Japanese Encephalitis affects four more, MCD clueless about origins
The agency has decided to collect samples from at least 500 pigs and send them to National Research Centre for Equines at Hisar
Last year it was Super bug NDM-1 that spread panic, and now the deadly Japanese Encephalitis is ready to claim the city. Already 14 people in the Capital have been affected but fortunately, there are no casualties as yet.
Two more tested positive on Monday, taking the number of patients suffering from the disease to 14. Despite the alarming figure, Municipal Corporation of Delhi (MCD) is clueless about the origin of the disease. "We are still not able to trace the virus. Though we have been collecting the blood samples of pigs in the city, we have nothing concrete as yet," said Dr V K Monga, chairman, health committee, MCD. According to officials, the Central and state governments have joined hands to fight against the disease.
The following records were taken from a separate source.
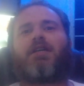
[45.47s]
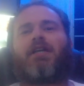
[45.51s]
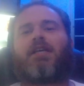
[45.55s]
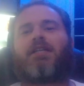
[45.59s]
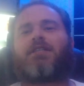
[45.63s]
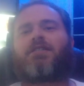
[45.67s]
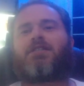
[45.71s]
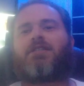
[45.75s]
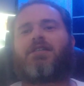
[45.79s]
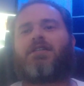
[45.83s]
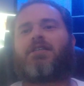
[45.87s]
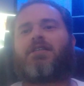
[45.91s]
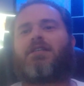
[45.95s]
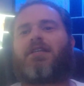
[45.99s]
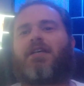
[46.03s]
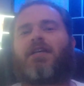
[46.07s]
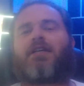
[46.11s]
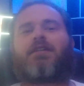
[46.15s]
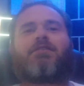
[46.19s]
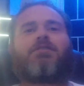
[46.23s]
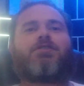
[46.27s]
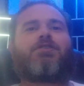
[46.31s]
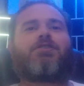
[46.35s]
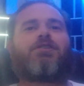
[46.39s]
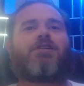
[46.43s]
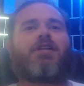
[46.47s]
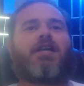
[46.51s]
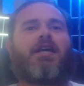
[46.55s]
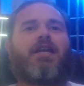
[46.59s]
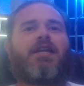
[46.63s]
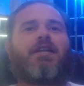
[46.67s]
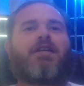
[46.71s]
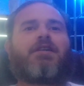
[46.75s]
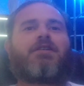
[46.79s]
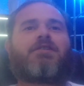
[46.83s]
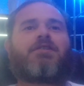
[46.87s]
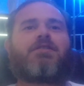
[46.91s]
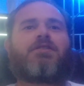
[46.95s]
And Seitec
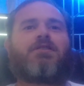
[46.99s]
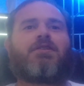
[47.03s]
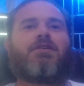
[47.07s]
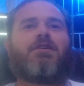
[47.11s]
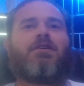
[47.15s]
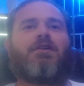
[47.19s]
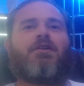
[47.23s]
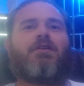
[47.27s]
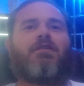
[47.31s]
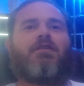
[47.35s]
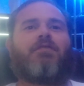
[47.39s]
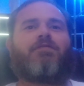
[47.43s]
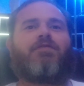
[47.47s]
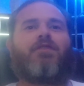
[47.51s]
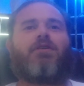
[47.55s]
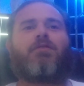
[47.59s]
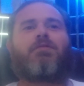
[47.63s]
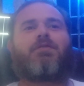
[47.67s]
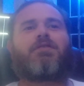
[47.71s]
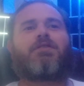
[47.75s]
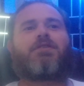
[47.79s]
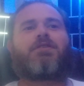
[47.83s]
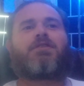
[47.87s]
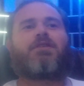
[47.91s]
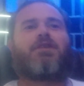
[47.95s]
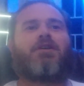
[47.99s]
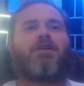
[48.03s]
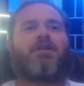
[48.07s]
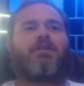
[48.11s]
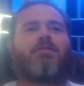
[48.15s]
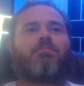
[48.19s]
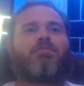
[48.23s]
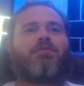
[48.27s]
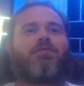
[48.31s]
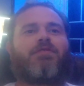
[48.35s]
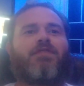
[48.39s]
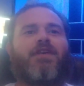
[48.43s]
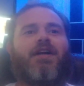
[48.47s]
Genetics focus
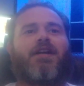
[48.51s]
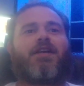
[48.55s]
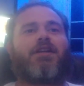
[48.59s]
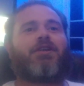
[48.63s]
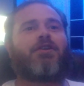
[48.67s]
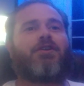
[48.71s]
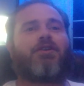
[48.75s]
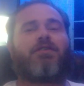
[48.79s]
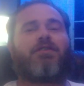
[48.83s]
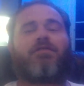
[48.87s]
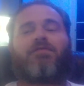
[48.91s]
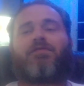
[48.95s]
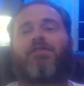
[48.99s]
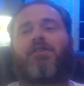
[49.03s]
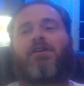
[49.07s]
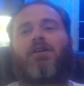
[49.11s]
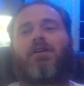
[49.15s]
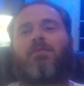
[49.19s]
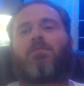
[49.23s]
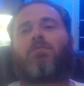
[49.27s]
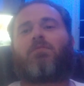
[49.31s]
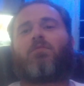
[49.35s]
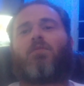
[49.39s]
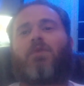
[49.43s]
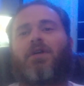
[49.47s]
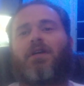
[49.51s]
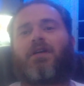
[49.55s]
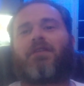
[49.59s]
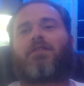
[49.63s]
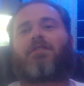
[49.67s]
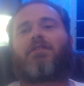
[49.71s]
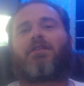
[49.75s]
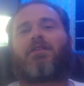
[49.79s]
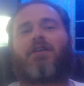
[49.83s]
on providing your farm with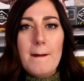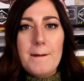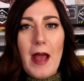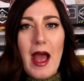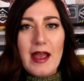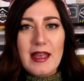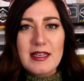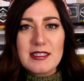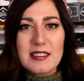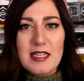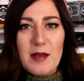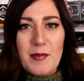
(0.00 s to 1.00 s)
Packing
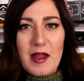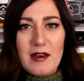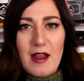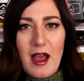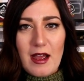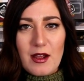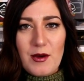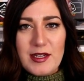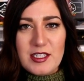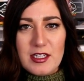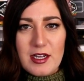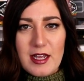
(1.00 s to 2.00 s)
slip, not going
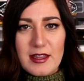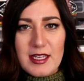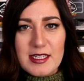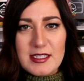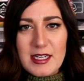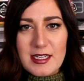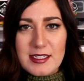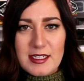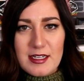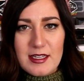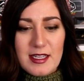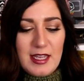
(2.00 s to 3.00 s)
to look at this
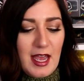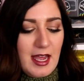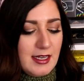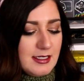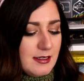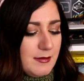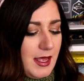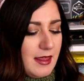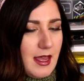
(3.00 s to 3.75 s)
until the end. Make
"We held a meeting with various Health department officials on Monday. Now we are going to expand the screening process further and samples will be collected from at least 500 pigs, which will then be sent to the National Research Centre for Equines at Hisar in Haryana for tests," said Dr Monga.
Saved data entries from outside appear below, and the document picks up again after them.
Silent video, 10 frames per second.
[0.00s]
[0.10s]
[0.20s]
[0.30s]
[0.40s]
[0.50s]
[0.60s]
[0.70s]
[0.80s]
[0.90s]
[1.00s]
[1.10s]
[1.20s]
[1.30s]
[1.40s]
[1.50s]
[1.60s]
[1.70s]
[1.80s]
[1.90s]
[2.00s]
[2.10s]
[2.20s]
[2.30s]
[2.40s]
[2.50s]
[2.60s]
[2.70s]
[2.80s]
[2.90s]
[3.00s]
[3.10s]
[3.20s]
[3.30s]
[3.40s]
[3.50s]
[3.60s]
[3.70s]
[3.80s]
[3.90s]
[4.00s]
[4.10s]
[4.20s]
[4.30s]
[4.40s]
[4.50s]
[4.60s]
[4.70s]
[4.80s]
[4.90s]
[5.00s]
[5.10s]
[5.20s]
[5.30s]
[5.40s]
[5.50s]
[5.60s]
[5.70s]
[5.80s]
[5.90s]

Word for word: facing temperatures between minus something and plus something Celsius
Surprisingly, the civic agency said it was too difficult to find the exact cause of the disease, blaming it on the size of the sample and other factors. "The size of the sample survey is too small as compared to the disease and its effect. A pig is a very robust animal. It is not easy to catch their sample. We have finally decided to take the samples of slaughtered pigs first, in order to find the anti-body," said Dr Monga. Japanese Encephalitis, common in the neighbouring states, has surfaced for the first time in the city.
Another 19 people have tested positive for dengue virus, raising the number of cases in the Capital to 776. "Chikungunya cases too are rising. Last year at this time, the number of cases was 33 and it is 44 this year," said Dr V K Monga, chairman of MCD's public health committee.